--- Data provided Enclosed Below ---
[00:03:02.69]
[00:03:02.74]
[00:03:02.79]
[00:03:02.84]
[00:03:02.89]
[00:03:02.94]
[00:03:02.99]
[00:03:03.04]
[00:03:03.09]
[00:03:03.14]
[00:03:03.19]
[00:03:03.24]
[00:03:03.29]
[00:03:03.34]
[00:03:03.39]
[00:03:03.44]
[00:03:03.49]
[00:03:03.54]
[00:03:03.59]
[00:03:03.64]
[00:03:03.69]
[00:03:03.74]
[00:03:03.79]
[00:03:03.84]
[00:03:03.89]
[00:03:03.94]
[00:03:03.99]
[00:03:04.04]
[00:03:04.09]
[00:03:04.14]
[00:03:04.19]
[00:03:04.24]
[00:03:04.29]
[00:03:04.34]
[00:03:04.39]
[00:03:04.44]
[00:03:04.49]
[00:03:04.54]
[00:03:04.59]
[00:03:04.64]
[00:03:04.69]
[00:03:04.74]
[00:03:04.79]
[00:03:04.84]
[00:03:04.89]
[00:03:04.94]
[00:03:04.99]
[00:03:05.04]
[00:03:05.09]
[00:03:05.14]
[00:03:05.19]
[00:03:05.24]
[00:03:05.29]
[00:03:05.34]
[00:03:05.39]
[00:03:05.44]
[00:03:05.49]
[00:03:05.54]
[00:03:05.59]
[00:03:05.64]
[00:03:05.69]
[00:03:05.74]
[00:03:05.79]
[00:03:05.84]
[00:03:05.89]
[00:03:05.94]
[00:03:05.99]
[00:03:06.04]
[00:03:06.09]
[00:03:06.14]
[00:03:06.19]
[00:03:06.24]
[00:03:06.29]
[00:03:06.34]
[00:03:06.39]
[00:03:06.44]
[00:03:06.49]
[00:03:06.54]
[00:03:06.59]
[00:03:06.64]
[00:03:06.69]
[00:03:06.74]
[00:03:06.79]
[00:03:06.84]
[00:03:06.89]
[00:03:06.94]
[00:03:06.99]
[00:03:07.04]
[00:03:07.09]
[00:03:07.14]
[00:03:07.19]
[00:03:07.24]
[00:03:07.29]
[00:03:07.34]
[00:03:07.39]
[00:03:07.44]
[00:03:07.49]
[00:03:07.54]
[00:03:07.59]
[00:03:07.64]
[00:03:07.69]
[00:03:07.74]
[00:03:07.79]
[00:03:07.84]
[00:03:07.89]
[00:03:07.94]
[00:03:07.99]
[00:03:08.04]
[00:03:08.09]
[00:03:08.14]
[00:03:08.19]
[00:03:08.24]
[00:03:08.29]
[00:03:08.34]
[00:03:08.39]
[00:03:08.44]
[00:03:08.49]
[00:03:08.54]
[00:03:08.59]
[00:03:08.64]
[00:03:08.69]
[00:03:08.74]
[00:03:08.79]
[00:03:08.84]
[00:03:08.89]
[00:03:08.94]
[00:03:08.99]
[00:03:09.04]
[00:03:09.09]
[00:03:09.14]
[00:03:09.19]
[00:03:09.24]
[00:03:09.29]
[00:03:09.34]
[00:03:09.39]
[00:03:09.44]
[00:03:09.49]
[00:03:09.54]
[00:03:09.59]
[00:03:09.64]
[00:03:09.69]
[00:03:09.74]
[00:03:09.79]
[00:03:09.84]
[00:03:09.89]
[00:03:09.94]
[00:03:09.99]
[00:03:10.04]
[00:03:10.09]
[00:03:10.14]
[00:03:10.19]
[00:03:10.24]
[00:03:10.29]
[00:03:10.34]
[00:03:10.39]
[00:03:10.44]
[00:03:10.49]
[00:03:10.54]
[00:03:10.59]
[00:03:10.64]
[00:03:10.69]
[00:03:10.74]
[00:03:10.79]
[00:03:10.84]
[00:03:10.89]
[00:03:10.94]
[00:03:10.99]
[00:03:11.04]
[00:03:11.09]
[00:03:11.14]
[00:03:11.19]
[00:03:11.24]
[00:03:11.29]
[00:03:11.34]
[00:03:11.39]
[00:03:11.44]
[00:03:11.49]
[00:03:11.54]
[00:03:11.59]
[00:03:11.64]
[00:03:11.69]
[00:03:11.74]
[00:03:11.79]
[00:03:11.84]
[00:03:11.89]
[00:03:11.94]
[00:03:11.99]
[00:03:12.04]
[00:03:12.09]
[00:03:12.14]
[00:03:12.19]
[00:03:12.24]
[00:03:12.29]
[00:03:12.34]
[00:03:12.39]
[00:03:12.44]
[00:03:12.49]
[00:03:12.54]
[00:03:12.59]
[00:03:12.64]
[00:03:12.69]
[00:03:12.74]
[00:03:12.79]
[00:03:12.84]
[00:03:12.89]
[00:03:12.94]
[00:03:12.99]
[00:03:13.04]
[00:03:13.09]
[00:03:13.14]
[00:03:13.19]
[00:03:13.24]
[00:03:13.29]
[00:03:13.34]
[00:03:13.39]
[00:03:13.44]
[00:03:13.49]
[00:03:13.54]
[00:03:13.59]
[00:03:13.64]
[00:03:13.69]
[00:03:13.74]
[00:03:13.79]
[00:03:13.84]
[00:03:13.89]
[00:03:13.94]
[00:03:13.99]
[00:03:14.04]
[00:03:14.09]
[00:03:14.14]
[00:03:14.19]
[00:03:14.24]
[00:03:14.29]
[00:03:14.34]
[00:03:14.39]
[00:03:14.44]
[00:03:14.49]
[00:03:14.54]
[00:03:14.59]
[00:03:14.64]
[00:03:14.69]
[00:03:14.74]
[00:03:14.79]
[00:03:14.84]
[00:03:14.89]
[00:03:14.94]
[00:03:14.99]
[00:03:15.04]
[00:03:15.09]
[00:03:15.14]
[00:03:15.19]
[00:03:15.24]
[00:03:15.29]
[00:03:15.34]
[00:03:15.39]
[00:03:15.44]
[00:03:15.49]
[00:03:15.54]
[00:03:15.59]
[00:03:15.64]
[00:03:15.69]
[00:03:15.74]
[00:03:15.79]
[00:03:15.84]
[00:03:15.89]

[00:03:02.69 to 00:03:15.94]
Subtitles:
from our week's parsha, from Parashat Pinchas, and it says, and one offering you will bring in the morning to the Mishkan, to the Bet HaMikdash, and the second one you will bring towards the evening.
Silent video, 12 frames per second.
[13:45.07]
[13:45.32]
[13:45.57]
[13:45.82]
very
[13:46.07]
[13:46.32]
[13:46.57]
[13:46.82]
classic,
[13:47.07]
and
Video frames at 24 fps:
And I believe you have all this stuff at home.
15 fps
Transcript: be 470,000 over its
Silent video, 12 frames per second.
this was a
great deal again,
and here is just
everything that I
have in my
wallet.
--- End of Enclosed Data provided ---
**Exercise description**
Copy each line of the data above exactly as it appears.

**Answer space**
[00:03:02.69]
[00:03:02.74]
[00:03:02.79]
[00:03:02.84]
[00:03:02.89]
[00:03:02.94]
[00:03:02.99]
[00:03:03.04]
[00:03:03.09]
[00:03:03.14]
[00:03:03.19]
[00:03:03.24]
[00:03:03.29]
[00:03:03.34]
[00:03:03.39]
[00:03:03.44]
[00:03:03.49]
[00:03:03.54]
[00:03:03.59]
[00:03:03.64]
[00:03:03.69]
[00:03:03.74]
[00:03:03.79]
[00:03:03.84]
[00:03:03.89]
[00:03:03.94]
[00:03:03.99]
[00:03:04.04]
[00:03:04.09]
[00:03:04.14]
[00:03:04.19]
[00:03:04.24]
[00:03:04.29]
[00:03:04.34]
[00:03:04.39]
[00:03:04.44]
[00:03:04.49]
[00:03:04.54]
[00:03:04.59]
[00:03:04.64]
[00:03:04.69]
[00:03:04.74]
[00:03:04.79]
[00:03:04.84]
[00:03:04.89]
[00:03:04.94]
[00:03:04.99]
[00:03:05.04]
[00:03:05.09]
[00:03:05.14]
[00:03:05.19]
[00:03:05.24]
[00:03:05.29]
[00:03:05.34]
[00:03:05.39]
[00:03:05.44]
[00:03:05.49]
[00:03:05.54]
[00:03:05.59]
[00:03:05.64]
[00:03:05.69]
[00:03:05.74]
[00:03:05.79]
[00:03:05.84]
[00:03:05.89]
[00:03:05.94]
[00:03:05.99]
[00:03:06.04]
[00:03:06.09]
[00:03:06.14]
[00:03:06.19]
[00:03:06.24]
[00:03:06.29]
[00:03:06.34]
[00:03:06.39]
[00:03:06.44]
[00:03:06.49]
[00:03:06.54]
[00:03:06.59]
[00:03:06.64]
[00:03:06.69]
[00:03:06.74]
[00:03:06.79]
[00:03:06.84]
[00:03:06.89]
[00:03:06.94]
[00:03:06.99]
[00:03:07.04]
[00:03:07.09]
[00:03:07.14]
[00:03:07.19]
[00:03:07.24]
[00:03:07.29]
[00:03:07.34]
[00:03:07.39]
[00:03:07.44]
[00:03:07.49]
[00:03:07.54]
[00:03:07.59]
[00:03:07.64]
[00:03:07.69]
[00:03:07.74]
[00:03:07.79]
[00:03:07.84]
[00:03:07.89]
[00:03:07.94]
[00:03:07.99]
[00:03:08.04]
[00:03:08.09]
[00:03:08.14]
[00:03:08.19]
[00:03:08.24]
[00:03:08.29]
[00:03:08.34]
[00:03:08.39]
[00:03:08.44]
[00:03:08.49]
[00:03:08.54]
[00:03:08.59]
[00:03:08.64]
[00:03:08.69]
[00:03:08.74]
[00:03:08.79]
[00:03:08.84]
[00:03:08.89]
[00:03:08.94]
[00:03:08.99]
[00:03:09.04]
[00:03:09.09]
[00:03:09.14]
[00:03:09.19]
[00:03:09.24]
[00:03:09.29]
[00:03:09.34]
[00:03:09.39]
[00:03:09.44]
[00:03:09.49]
[00:03:09.54]
[00:03:09.59]
[00:03:09.64]
[00:03:09.69]
[00:03:09.74]
[00:03:09.79]
[00:03:09.84]
[00:03:09.89]
[00:03:09.94]
[00:03:09.99]
[00:03:10.04]
[00:03:10.09]
[00:03:10.14]
[00:03:10.19]
[00:03:10.24]
[00:03:10.29]
[00:03:10.34]
[00:03:10.39]
[00:03:10.44]
[00:03:10.49]
[00:03:10.54]
[00:03:10.59]
[00:03:10.64]
[00:03:10.69]
[00:03:10.74]
[00:03:10.79]
[00:03:10.84]
[00:03:10.89]
[00:03:10.94]
[00:03:10.99]
[00:03:11.04]
[00:03:11.09]
[00:03:11.14]
[00:03:11.19]
[00:03:11.24]
[00:03:11.29]
[00:03:11.34]
[00:03:11.39]
[00:03:11.44]
[00:03:11.49]
[00:03:11.54]
[00:03:11.59]
[00:03:11.64]
[00:03:11.69]
[00:03:11.74]
[00:03:11.79]
[00:03:11.84]
[00:03:11.89]
[00:03:11.94]
[00:03:11.99]
[00:03:12.04]
[00:03:12.09]
[00:03:12.14]
[00:03:12.19]
[00:03:12.24]
[00:03:12.29]
[00:03:12.34]
[00:03:12.39]
[00:03:12.44]
[00:03:12.49]
[00:03:12.54]
[00:03:12.59]
[00:03:12.64]
[00:03:12.69]
[00:03:12.74]
[00:03:12.79]
[00:03:12.84]
[00:03:12.89]
[00:03:12.94]
[00:03:12.99]
[00:03:13.04]
[00:03:13.09]
[00:03:13.14]
[00:03:13.19]
[00:03:13.24]
[00:03:13.29]
[00:03:13.34]
[00:03:13.39]
[00:03:13.44]
[00:03:13.49]
[00:03:13.54]
[00:03:13.59]
[00:03:13.64]
[00:03:13.69]
[00:03:13.74]
[00:03:13.79]
[00:03:13.84]
[00:03:13.89]
[00:03:13.94]
[00:03:13.99]
[00:03:14.04]
[00:03:14.09]
[00:03:14.14]
[00:03:14.19]
[00:03:14.24]
[00:03:14.29]
[00:03:14.34]
[00:03:14.39]
[00:03:14.44]
[00:03:14.49]
[00:03:14.54]
[00:03:14.59]
[00:03:14.64]
[00:03:14.69]
[00:03:14.74]
[00:03:14.79]
[00:03:14.84]
[00:03:14.89]
[00:03:14.94]
[00:03:14.99]
[00:03:15.04]
[00:03:15.09]
[00:03:15.14]
[00:03:15.19]
[00:03:15.24]
[00:03:15.29]
[00:03:15.34]
[00:03:15.39]
[00:03:15.44]
[00:03:15.49]
[00:03:15.54]
[00:03:15.59]
[00:03:15.64]
[00:03:15.69]
[00:03:15.74]
[00:03:15.79]
[00:03:15.84]
[00:03:15.89]

[00:03:02.69 to 00:03:15.94]
Subtitles:
from our week's parsha, from Parashat Pinchas, and it says, and one offering you will bring in the morning to the Mishkan, to the Bet HaMikdash, and the second one you will bring towards the evening.
Silent video, 12 frames per second.
[13:45.07]
[13:45.32]
[13:45.57]
[13:45.82]
very
[13:46.07]
[13:46.32]
[13:46.57]
[13:46.82]
classic,
[13:47.07]
and
Video frames at 24 fps:
And I believe you have all this stuff at home.
15 fps
Transcript: be 470,000 over its
Silent video, 12 frames per second.
this was a
great deal again,
and here is just
everything that I
have in my
wallet.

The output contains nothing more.